M. Gérard Ramseyer, conseiller d'Etat. Je partage l'indignation de M. Gilly. Tristes sires sont ces trafiquants; tout aussi tristes sires sont ceux qui ont recours à eux !
Nous attendons effectivement une nouvelle législation fédérale à ce sujet. Dans cette attente, nous sommes d'accord de débattre de ce sujet en commission.
Le président. Le Bureau vous propose le renvoi de cette motion à la commission législative...
M. John Dupraz. Judiciaire !
Le président. Législative !
Une voix. Judiciaire !
Le président. Que ceux qui veulent la renvoyer à la commission judiciaire motivent ce choix !

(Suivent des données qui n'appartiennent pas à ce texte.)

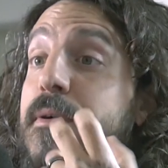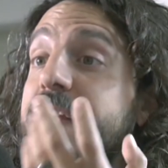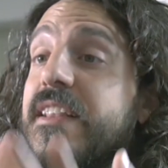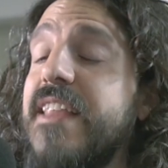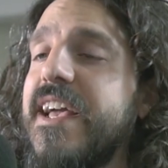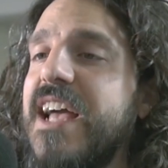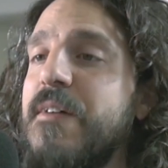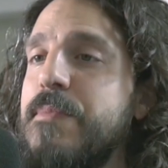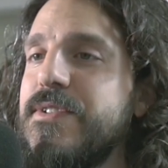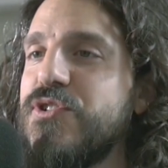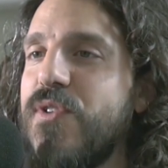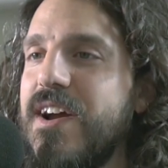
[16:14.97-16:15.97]
But like I've
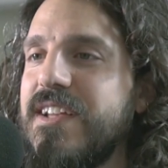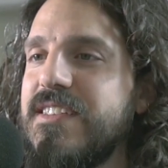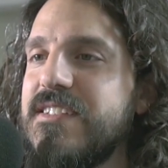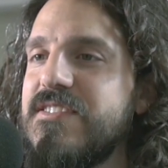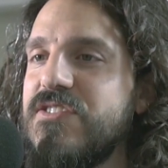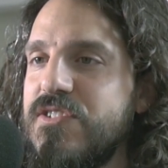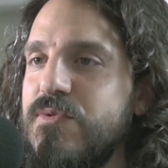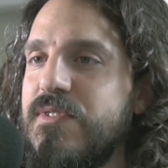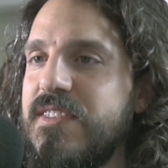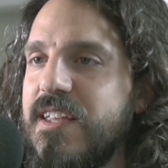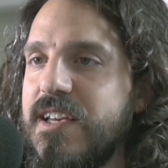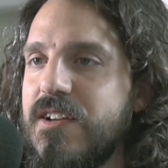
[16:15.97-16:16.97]
been trying this new
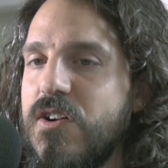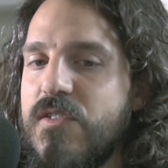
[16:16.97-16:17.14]
thing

Le Bureau et les chefs de groupe vous proposent le renvoi à la commission législative. Que celles et ceux qui approuvent un tel renvoi lèvent la main. (Contestation.)
M. John Dupraz. Je demande que cette motion soit renvoyée à la commission judiciaire qui siège beaucoup plus souvent que la commission législative ! (Brouhaha et réflexions.)
Le président. Que celles et ceux qui veulent renvoyer cette motion à la commission judiciaire lèvent la main ! (Rires.) Monsieur Dupraz, j'avais raison !
Mise aux voix, cette proposition de motion est renvoyée à la commission législative.
Le président. Avant d'entrer en matière sur les points suivants, je souhaite faire deux observations.
La première est une observation de fond. Je souhaite remercier le conseiller d'Etat qui a honoré sa parole et vidé ses tiroirs ! En effet, lors d'une discussion entre le Bureau du Grand Conseil et le Conseil d'Etat, nous avons explicitement demandé que des réponses soient fournies aux motions, aux pétitions et aux questions écrites des députés dans des délais acceptables, ce que M. Ramseyer a fait. Ces réponses ont été rédigées sous une forme qui vous plaira ou non, concernant les points 41, 42 et 43, mais, pour ma part et en tant que président, je tiens à le remercier d'avoir tenu parole !
Pour la procédure, il est évident que même si la réponse est compacte, le Grand Conseil devra prendre acte de chacun des rapports. Aussi, je vous ferai voter lettre par lettre.